▶ **Task item**:
Write every line below out again, exactly as given, but leave out the pictures.

▶ **Input for this task**:

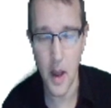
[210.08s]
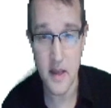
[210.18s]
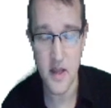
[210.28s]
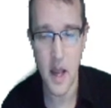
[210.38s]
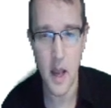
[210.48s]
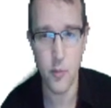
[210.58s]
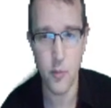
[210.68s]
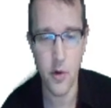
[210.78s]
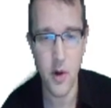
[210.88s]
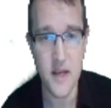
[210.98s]
as the hand
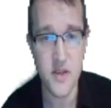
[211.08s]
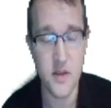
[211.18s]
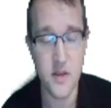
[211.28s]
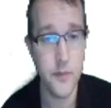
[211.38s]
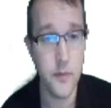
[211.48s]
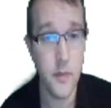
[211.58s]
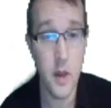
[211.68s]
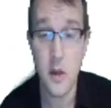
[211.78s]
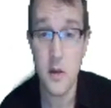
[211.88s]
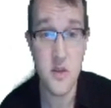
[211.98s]
progresses.
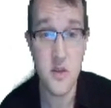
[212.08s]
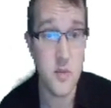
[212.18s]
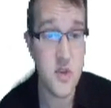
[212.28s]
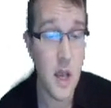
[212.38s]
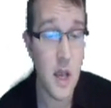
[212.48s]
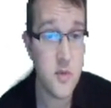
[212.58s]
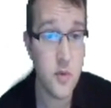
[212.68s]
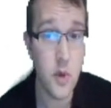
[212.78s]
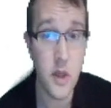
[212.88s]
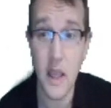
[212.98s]

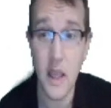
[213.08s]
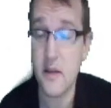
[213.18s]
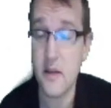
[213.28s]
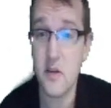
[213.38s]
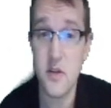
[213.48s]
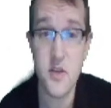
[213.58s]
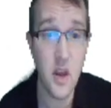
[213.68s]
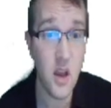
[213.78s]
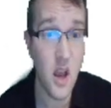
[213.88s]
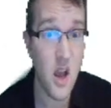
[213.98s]
Sometimes we can get to the
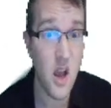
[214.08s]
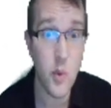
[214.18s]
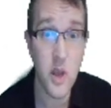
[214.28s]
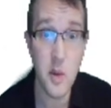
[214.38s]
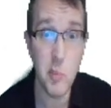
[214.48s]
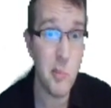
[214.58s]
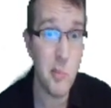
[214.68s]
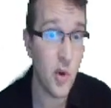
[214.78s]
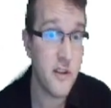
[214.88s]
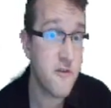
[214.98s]
turn card and we can
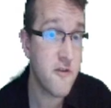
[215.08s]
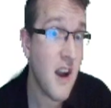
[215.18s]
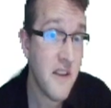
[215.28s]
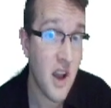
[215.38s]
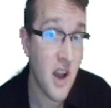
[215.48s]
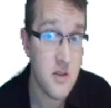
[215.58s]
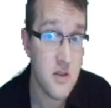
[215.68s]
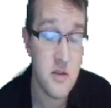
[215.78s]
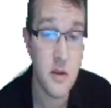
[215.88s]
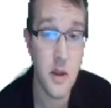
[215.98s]
pinpoint five
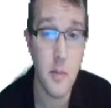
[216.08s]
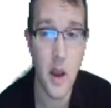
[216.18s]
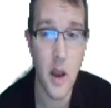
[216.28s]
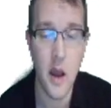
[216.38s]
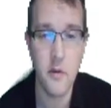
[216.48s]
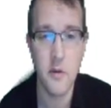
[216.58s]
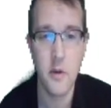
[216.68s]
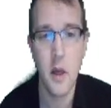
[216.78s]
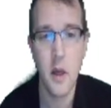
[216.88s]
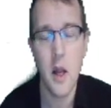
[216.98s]
hands that they might have.
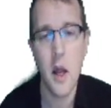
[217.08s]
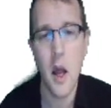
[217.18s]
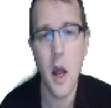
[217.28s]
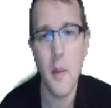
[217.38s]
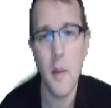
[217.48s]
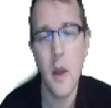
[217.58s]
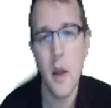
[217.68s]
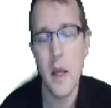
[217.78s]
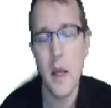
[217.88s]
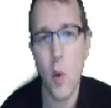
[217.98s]

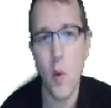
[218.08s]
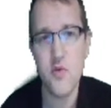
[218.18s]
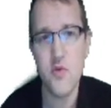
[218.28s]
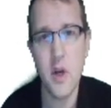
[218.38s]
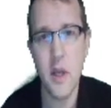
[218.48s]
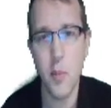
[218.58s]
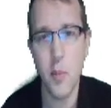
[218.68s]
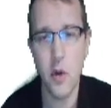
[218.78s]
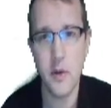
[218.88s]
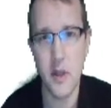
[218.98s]
But what's really
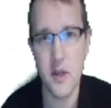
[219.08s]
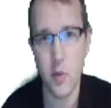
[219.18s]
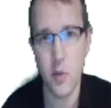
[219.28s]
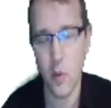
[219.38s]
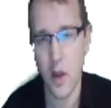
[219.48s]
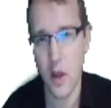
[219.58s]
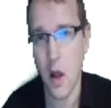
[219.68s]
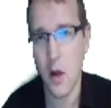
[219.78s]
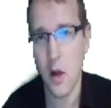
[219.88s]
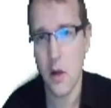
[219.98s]
important is we are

▶ **Your response**:
[210.08s]
[210.18s]
[210.28s]
[210.38s]
[210.48s]
[210.58s]
[210.68s]
[210.78s]
[210.88s]
[210.98s]
as the hand
[211.08s]
[211.18s]
[211.28s]
[211.38s]
[211.48s]
[211.58s]
[211.68s]
[211.78s]
[211.88s]
[211.98s]
progresses.
[212.08s]
[212.18s]
[212.28s]
[212.38s]
[212.48s]
[212.58s]
[212.68s]
[212.78s]
[212.88s]
[212.98s]

[213.08s]
[213.18s]
[213.28s]
[213.38s]
[213.48s]
[213.58s]
[213.68s]
[213.78s]
[213.88s]
[213.98s]
Sometimes we can get to the
[214.08s]
[214.18s]
[214.28s]
[214.38s]
[214.48s]
[214.58s]
[214.68s]
[214.78s]
[214.88s]
[214.98s]
turn card and we can
[215.08s]
[215.18s]
[215.28s]
[215.38s]
[215.48s]
[215.58s]
[215.68s]
[215.78s]
[215.88s]
[215.98s]
pinpoint five
[216.08s]
[216.18s]
[216.28s]
[216.38s]
[216.48s]
[216.58s]
[216.68s]
[216.78s]
[216.88s]
[216.98s]
hands that they might have.
[217.08s]
[217.18s]
[217.28s]
[217.38s]
[217.48s]
[217.58s]
[217.68s]
[217.78s]
[217.88s]
[217.98s]

[218.08s]
[218.18s]
[218.28s]
[218.38s]
[218.48s]
[218.58s]
[218.68s]
[218.78s]
[218.88s]
[218.98s]
But what's really
[219.08s]
[219.18s]
[219.28s]
[219.38s]
[219.48s]
[219.58s]
[219.68s]
[219.78s]
[219.88s]
[219.98s]
important is we are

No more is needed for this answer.